In a new CNN/Opinion Research poll released this morning, President Barack Obama trails the two putative leaders for the GOP 2012 presidential nomination. He trails former Arkansas Governor Mike Huckabee by 52-44 and former Massachusetts Governor Mitt Romney by 50-45. Those are troubling numbers so soon into the still fluid 2012 race, because both of the two top GOP hopefuls are already hitting 50% figures. Against Sarah Palin however, Obama would win 52-44.
You have to dig a little into the CNN.com article to find the numbers, as the piece initially sounds as if Obama’s sitting well for 2012, then starts off the matchup discussions with the numbers versus Palin.
In a possible general election showdown, Obama leads Palin 52-44 percent among all registered voters.
"Looking ahead to 2012, it may be too early to count Barack Obama out, particularly if Sarah Palin is his opponent," said CNN Polling Director Keating Holland. "The former Alaska governor gets a lot of attention, but she is in third place when Republicans are asked to pick a presidential nominee, and in a hypothetical matchup with Obama she is arguably the weakest candidate of the top-tier GOP hopefuls."
In a hypothetical 2012 matchup, Huckabee leads Obama 52-44 percent, while Romney has a 50-45 point advantage, which is within the poll's sampling error.

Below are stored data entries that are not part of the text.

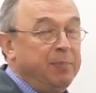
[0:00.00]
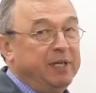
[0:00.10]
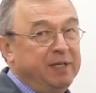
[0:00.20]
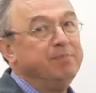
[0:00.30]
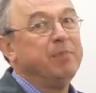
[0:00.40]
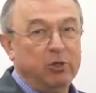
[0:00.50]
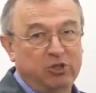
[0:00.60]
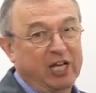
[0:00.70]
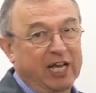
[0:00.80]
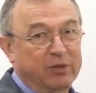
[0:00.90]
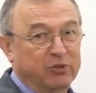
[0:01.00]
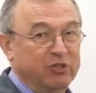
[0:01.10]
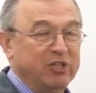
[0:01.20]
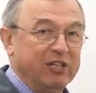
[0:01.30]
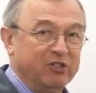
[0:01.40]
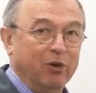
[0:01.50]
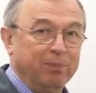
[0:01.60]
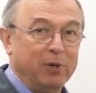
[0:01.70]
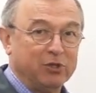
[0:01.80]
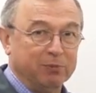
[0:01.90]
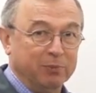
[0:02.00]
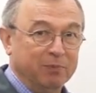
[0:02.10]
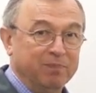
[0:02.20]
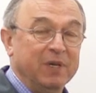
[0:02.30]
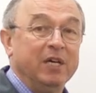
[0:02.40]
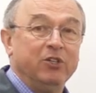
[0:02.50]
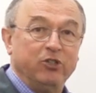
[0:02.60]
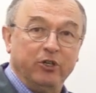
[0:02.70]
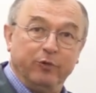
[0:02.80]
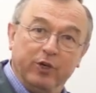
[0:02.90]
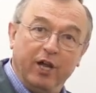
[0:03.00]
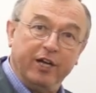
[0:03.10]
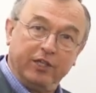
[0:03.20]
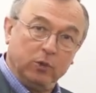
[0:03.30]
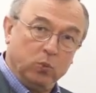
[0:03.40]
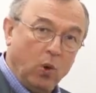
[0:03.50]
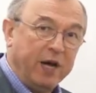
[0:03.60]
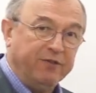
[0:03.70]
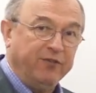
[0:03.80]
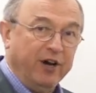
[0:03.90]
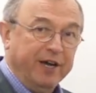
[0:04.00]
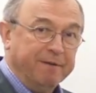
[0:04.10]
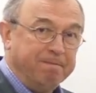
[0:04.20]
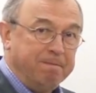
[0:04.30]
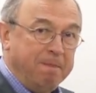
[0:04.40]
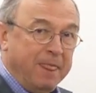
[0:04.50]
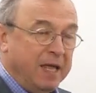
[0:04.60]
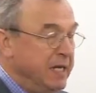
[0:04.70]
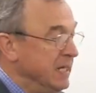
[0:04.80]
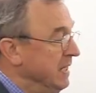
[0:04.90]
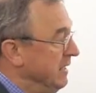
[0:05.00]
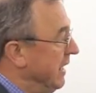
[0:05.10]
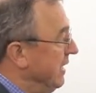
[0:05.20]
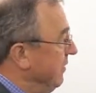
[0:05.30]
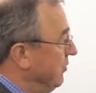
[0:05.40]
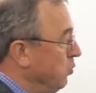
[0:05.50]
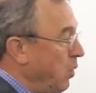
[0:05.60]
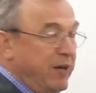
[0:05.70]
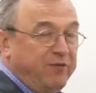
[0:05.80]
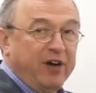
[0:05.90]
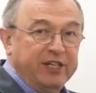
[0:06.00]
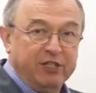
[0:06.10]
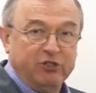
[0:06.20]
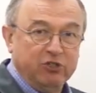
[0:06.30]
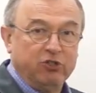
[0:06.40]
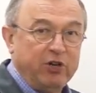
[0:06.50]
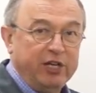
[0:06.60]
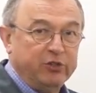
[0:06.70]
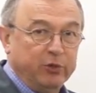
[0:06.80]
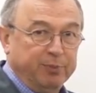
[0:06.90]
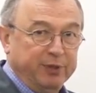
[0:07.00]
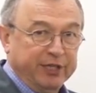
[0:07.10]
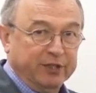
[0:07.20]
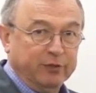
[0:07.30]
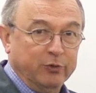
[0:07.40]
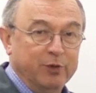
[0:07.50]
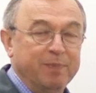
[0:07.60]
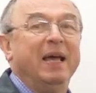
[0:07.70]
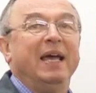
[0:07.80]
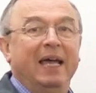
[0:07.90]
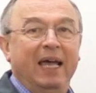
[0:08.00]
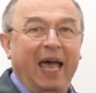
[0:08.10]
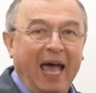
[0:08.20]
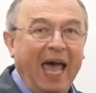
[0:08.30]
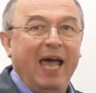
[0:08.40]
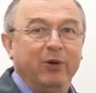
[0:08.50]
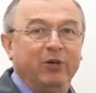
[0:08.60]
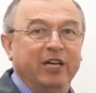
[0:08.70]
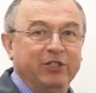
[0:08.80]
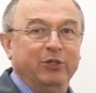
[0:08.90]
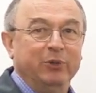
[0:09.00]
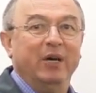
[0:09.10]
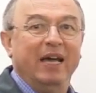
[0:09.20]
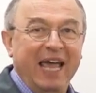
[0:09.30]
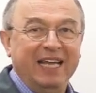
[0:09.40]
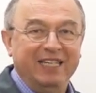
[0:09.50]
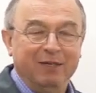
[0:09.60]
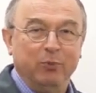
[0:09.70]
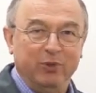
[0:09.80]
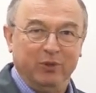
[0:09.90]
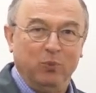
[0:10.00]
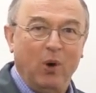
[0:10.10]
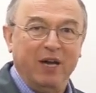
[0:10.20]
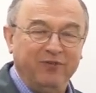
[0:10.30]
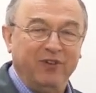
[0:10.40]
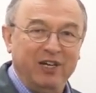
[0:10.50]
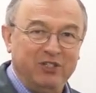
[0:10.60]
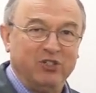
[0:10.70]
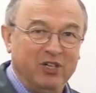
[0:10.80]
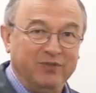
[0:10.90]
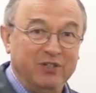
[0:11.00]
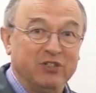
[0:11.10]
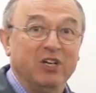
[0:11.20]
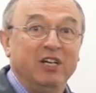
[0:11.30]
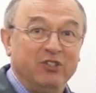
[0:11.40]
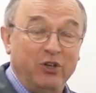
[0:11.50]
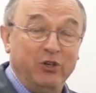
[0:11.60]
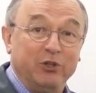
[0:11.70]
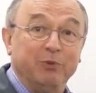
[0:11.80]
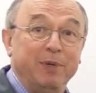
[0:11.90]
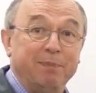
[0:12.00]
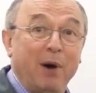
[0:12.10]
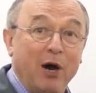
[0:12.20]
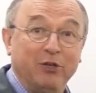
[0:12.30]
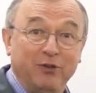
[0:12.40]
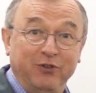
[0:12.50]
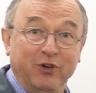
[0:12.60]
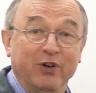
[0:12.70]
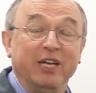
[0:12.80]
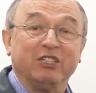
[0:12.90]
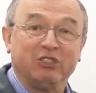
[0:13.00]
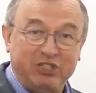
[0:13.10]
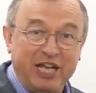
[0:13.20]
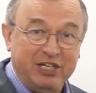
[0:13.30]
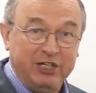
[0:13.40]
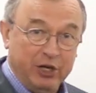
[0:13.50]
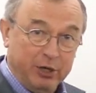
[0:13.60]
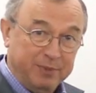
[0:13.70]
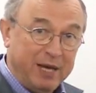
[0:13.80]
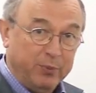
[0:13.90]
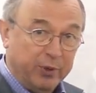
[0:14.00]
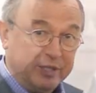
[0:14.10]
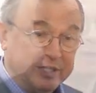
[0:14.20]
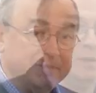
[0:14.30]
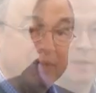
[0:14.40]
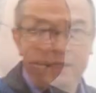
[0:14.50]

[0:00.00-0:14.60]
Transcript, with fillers: But in most houses, that's not possible. So you're relying on Wi-Fi. Now, if the Wi-Fi doesn't stretch to a particular room, how can you end up with a Wi-Fi service so you can be part of your extended home network?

Obama holds a 49-47 percent margin over Gingrich.
The poll, conducted prior to Tuesday’s midterm elections, may have some sampling bias issues. Of the registered voters sampled, 500 identified themselves as Republican or leaning Republican and 453 as Democrats or leaning Democrat. That’s probably oversampling Republicans a bit, so the gaudy numbers of Obama vs Huckabee and Obama vs Romney are probably a little too rosy for the GOP. But by the same token, if they are oversampling the GOP, it shows just how steep the hill is for Sarah Palin and Newt Gingrich.
And given the sour mood of the electorate just before the election, these results may simply reflect an attitude of “Anybody BUT Barack Obama, EXCEPT Sarah Palin and Newt Gingrich.”
We’ll see. The fluidity of the 2012 candidate pool will start to solidify right after Christmas.